Нога заскользила. Соломоновна плюхнулась обратно на сиденье.

– Так, мущина, что сидим? Придайте мне позу вставания. Иначе я сейчас оценю вашу работу в интернете как «полный поц».

– Там такого нет, – водитель поспешно выскочил из машины, расчистил ботинком снег и подал ей руку. – Там только звездочки.

– Я бы на вашем месте не спорила с женщиной на грани нервного срыва, – заявила Соломоновна и грузно опираясь на его руку, вышла из машины. – Не тошните мне на нервы, мущина! – воскликнула она, еще крепче вцепляясь в его рукав. – Осторожно и медленно ведем меня до парадного. Надя – девушка хрупкая, она меня не удержит, а я боюсь упасть.

Водитель покорно довел ее до подъезда и жалобным шёпотом спросил:

– А можно я уже поеду? Или до квартиры довести?

– Я попрошу без намеков! – возмутилась Соломоновна. – До квартиры вы еще не доросли. Свободны, юноша!

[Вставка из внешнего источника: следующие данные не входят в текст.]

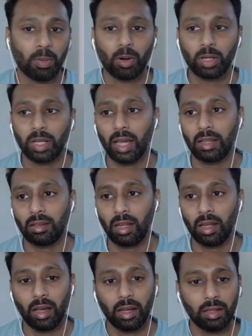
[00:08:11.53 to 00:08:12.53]
Podcast
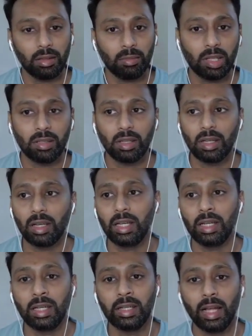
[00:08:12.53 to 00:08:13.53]
AI.
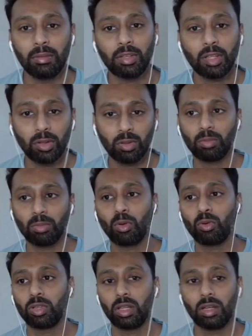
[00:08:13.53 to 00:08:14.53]
Basically it helps you to
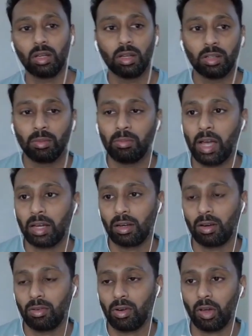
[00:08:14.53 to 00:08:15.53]
remove the
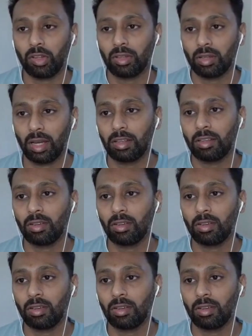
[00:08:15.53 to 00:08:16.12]
background noise, right?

В прихожей Соломоновна сбросила шубку, внимательно оглядела меня и шёпотом спросила:

– Твой босяк дома?

– Нет, только Сережа.

– Это хорошо для твоего мужа и плохо для меня, – она села на стул в прихожей и тяжело дыша стащила сапоги. – Мне очень хотелось сделать ему два обрезания по цене одного. Ой, как мне что-то все тяжело! – она двумя руками взялась за огромную грудь и поддела ее вверх, поправляя лифчик. – Вот что значит давно без сексу. Гормоны шалят, дыхалка закончилась. Когда тебе полтос, шкильда, секс – это уже не удовольствие. Это лекарство. Так, чайник ты поставила? Чего стоишь?

Я бросилась на кухню ставить чайник. И вдруг услышала такой странный звук, похожий на лязг, и сразу ещё один – треск разрываемой ткани. Бросившись обратно в коридор, я открыла рот и замерла. Соломоновна с остервенением резала мою старую куртку и дорывала ее, наступив ногой.

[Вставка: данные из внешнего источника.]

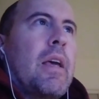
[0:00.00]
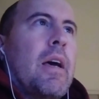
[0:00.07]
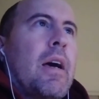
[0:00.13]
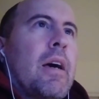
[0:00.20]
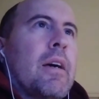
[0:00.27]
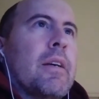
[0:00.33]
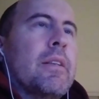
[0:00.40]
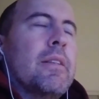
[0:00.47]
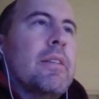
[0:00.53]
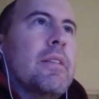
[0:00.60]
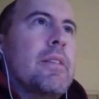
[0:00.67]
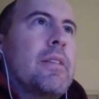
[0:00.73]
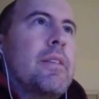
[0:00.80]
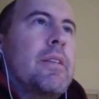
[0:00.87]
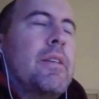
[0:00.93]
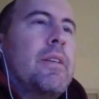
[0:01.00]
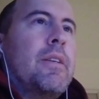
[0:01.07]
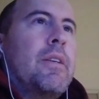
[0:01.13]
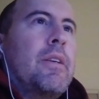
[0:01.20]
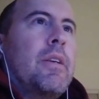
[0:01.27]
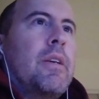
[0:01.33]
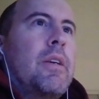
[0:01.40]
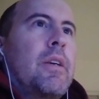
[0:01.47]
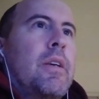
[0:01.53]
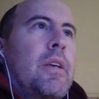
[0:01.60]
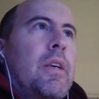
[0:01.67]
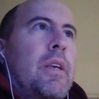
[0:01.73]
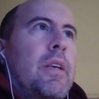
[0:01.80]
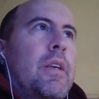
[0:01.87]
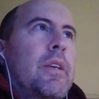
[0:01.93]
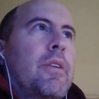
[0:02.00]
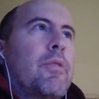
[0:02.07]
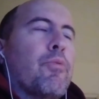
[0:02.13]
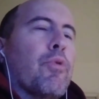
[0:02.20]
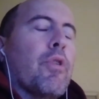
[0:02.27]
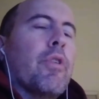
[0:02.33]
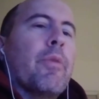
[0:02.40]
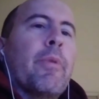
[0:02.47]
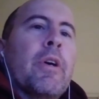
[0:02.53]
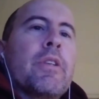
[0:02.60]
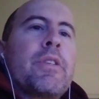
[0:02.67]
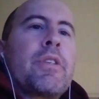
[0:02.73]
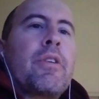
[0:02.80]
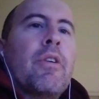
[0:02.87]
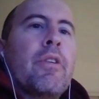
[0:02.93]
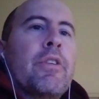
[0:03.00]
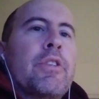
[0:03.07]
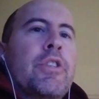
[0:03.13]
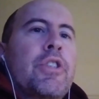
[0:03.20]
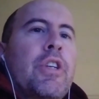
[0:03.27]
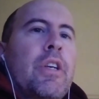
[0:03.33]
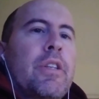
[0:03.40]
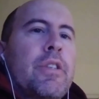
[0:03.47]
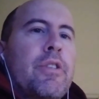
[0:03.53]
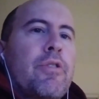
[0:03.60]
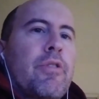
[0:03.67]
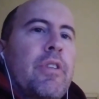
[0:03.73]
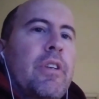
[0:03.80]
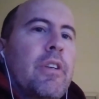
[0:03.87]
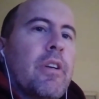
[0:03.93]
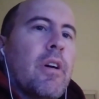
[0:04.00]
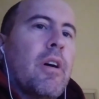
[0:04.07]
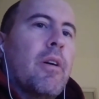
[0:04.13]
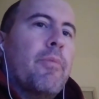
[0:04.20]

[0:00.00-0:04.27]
and he wrote about Scottish history,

– Молчи! – она наставила на меня указательный палец с ярко-красным лаком.

Тяжелые серьги возмущено качнулись вместе с огромной грудью, затянутой в красный свитер.

– Иначе я тебе сделаю вырванные годы из еле оставшихся дней, – она дорвала куртку и бросила мне под ноги. – Снимай джинсы.

– Виолочка, прошу…

– Снимай сама! – она пошла на меня, держа ножницы в руках.

Пришлось быстро стащить джинсы. Пока я натягивала брюки, Соломоновна кромсала старые джинсы.

– Это в мусорное ведро, – она бросила джинсы на обрезки куртки, решительно прошла в спальню и распахнула шкаф. – Ты себя наказываешь, шкильда-селедка, поэтому носишь старые шмотки, не делаешь маникюр и вообще выглядишь, как последняя засранка. Это чувство вины. Его не должно быть.